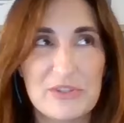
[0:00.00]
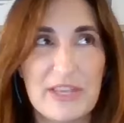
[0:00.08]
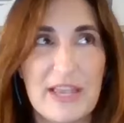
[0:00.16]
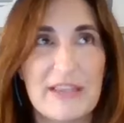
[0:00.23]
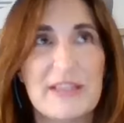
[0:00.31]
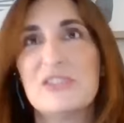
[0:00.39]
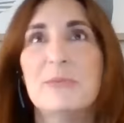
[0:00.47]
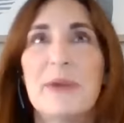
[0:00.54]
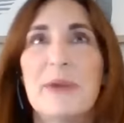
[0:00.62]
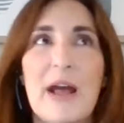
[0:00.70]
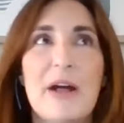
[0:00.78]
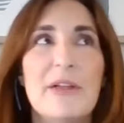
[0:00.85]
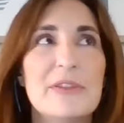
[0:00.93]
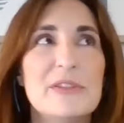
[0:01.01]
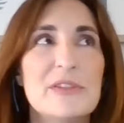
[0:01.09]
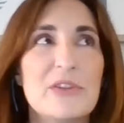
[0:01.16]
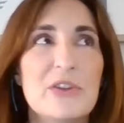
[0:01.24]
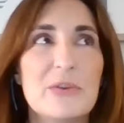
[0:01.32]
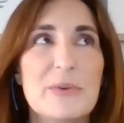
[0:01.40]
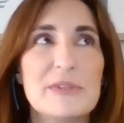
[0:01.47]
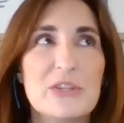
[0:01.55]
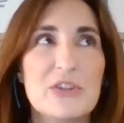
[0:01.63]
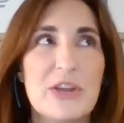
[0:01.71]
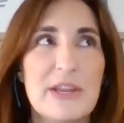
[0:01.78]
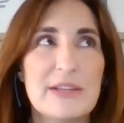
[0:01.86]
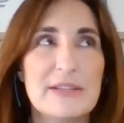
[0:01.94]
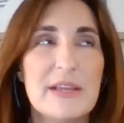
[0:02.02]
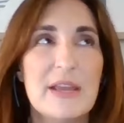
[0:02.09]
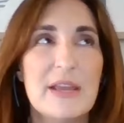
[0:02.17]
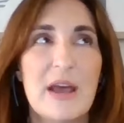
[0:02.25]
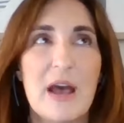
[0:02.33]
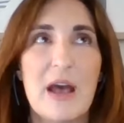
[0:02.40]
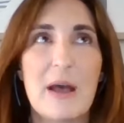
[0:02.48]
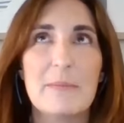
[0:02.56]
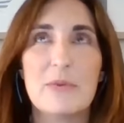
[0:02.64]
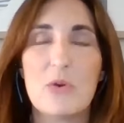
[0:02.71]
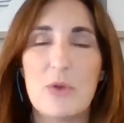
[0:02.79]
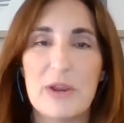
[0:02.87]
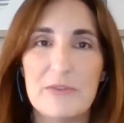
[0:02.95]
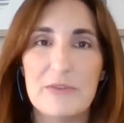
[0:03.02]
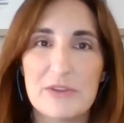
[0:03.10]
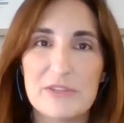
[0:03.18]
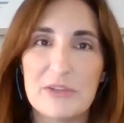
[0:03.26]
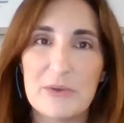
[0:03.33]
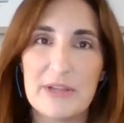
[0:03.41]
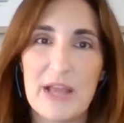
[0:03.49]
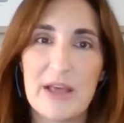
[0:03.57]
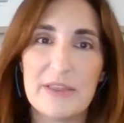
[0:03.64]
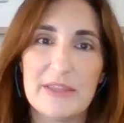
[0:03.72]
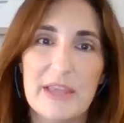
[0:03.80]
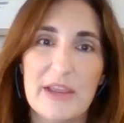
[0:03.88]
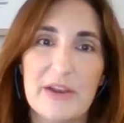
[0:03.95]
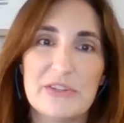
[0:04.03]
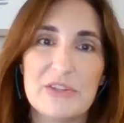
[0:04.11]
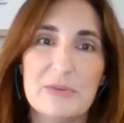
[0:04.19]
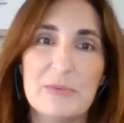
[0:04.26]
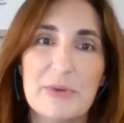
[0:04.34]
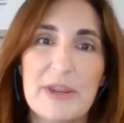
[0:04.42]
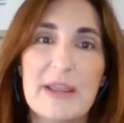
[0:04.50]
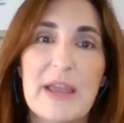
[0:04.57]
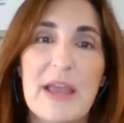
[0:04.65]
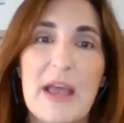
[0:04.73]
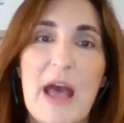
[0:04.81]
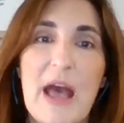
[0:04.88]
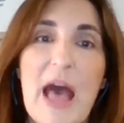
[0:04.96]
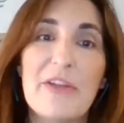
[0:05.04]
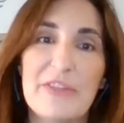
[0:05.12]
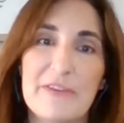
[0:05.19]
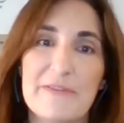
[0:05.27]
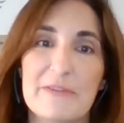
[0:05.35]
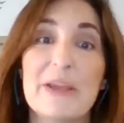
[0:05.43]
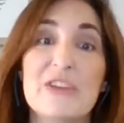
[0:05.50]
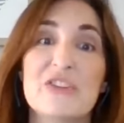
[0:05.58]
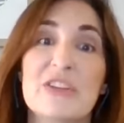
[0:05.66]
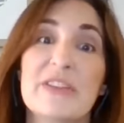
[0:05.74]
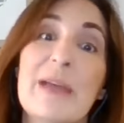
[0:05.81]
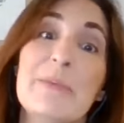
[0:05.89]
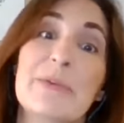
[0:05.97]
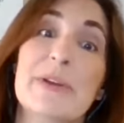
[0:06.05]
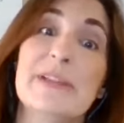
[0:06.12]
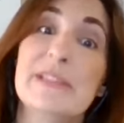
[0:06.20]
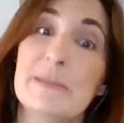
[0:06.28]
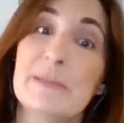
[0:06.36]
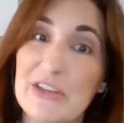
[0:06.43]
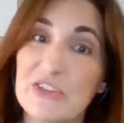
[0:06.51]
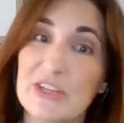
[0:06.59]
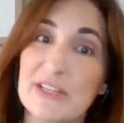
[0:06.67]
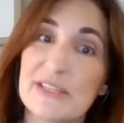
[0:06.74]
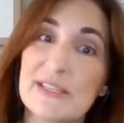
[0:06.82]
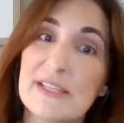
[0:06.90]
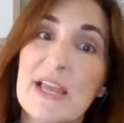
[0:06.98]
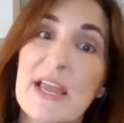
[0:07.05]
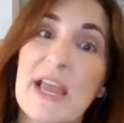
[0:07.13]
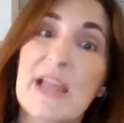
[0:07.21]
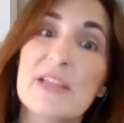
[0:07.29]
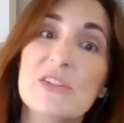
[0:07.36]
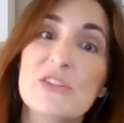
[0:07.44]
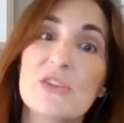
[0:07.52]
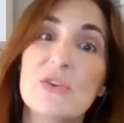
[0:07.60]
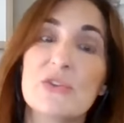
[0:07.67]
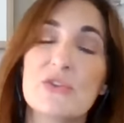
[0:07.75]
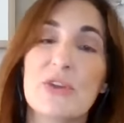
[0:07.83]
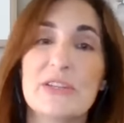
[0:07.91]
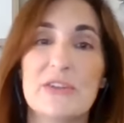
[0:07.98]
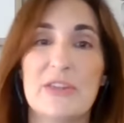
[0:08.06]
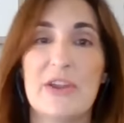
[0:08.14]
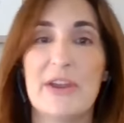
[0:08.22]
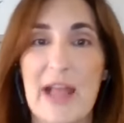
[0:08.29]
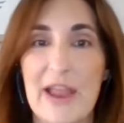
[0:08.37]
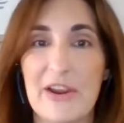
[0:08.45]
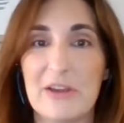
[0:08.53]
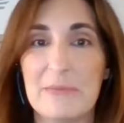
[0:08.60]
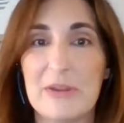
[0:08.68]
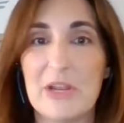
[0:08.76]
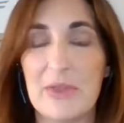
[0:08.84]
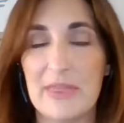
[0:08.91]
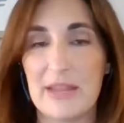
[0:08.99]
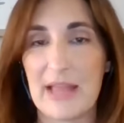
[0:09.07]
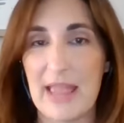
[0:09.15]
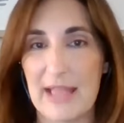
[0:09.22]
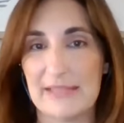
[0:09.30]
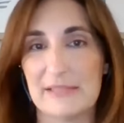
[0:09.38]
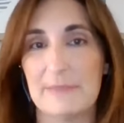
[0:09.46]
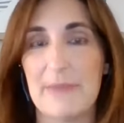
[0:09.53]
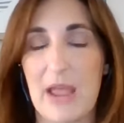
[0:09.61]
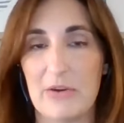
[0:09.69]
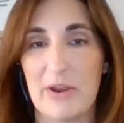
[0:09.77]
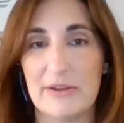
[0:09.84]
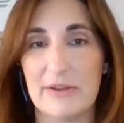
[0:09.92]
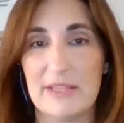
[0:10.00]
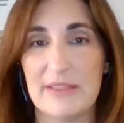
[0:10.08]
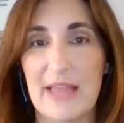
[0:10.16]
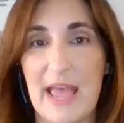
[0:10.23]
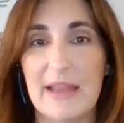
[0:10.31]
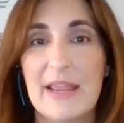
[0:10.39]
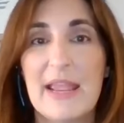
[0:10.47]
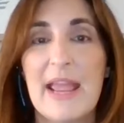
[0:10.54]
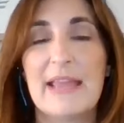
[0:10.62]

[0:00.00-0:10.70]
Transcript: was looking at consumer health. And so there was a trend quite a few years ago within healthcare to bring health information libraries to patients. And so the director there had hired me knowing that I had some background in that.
------------
### Problem to solve
Each entry above is to be written out again unchanged, apart from the pictures, which are left out.

### Task output
[0:00.00]
[0:00.08]
[0:00.16]
[0:00.23]
[0:00.31]
[0:00.39]
[0:00.47]
[0:00.54]
[0:00.62]
[0:00.70]
[0:00.78]
[0:00.85]
[0:00.93]
[0:01.01]
[0:01.09]
[0:01.16]
[0:01.24]
[0:01.32]
[0:01.40]
[0:01.47]
[0:01.55]
[0:01.63]
[0:01.71]
[0:01.78]
[0:01.86]
[0:01.94]
[0:02.02]
[0:02.09]
[0:02.17]
[0:02.25]
[0:02.33]
[0:02.40]
[0:02.48]
[0:02.56]
[0:02.64]
[0:02.71]
[0:02.79]
[0:02.87]
[0:02.95]
[0:03.02]
[0:03.10]
[0:03.18]
[0:03.26]
[0:03.33]
[0:03.41]
[0:03.49]
[0:03.57]
[0:03.64]
[0:03.72]
[0:03.80]
[0:03.88]
[0:03.95]
[0:04.03]
[0:04.11]
[0:04.19]
[0:04.26]
[0:04.34]
[0:04.42]
[0:04.50]
[0:04.57]
[0:04.65]
[0:04.73]
[0:04.81]
[0:04.88]
[0:04.96]
[0:05.04]
[0:05.12]
[0:05.19]
[0:05.27]
[0:05.35]
[0:05.43]
[0:05.50]
[0:05.58]
[0:05.66]
[0:05.74]
[0:05.81]
[0:05.89]
[0:05.97]
[0:06.05]
[0:06.12]
[0:06.20]
[0:06.28]
[0:06.36]
[0:06.43]
[0:06.51]
[0:06.59]
[0:06.67]
[0:06.74]
[0:06.82]
[0:06.90]
[0:06.98]
[0:07.05]
[0:07.13]
[0:07.21]
[0:07.29]
[0:07.36]
[0:07.44]
[0:07.52]
[0:07.60]
[0:07.67]
[0:07.75]
[0:07.83]
[0:07.91]
[0:07.98]
[0:08.06]
[0:08.14]
[0:08.22]
[0:08.29]
[0:08.37]
[0:08.45]
[0:08.53]
[0:08.60]
[0:08.68]
[0:08.76]
[0:08.84]
[0:08.91]
[0:08.99]
[0:09.07]
[0:09.15]
[0:09.22]
[0:09.30]
[0:09.38]
[0:09.46]
[0:09.53]
[0:09.61]
[0:09.69]
[0:09.77]
[0:09.84]
[0:09.92]
[0:10.00]
[0:10.08]
[0:10.16]
[0:10.23]
[0:10.31]
[0:10.39]
[0:10.47]
[0:10.54]
[0:10.62]

[0:00.00-0:10.70]
Transcript: was looking at consumer health. And so there was a trend quite a few years ago within healthcare to bring health information libraries to patients. And so the director there had hired me knowing that I had some background in that.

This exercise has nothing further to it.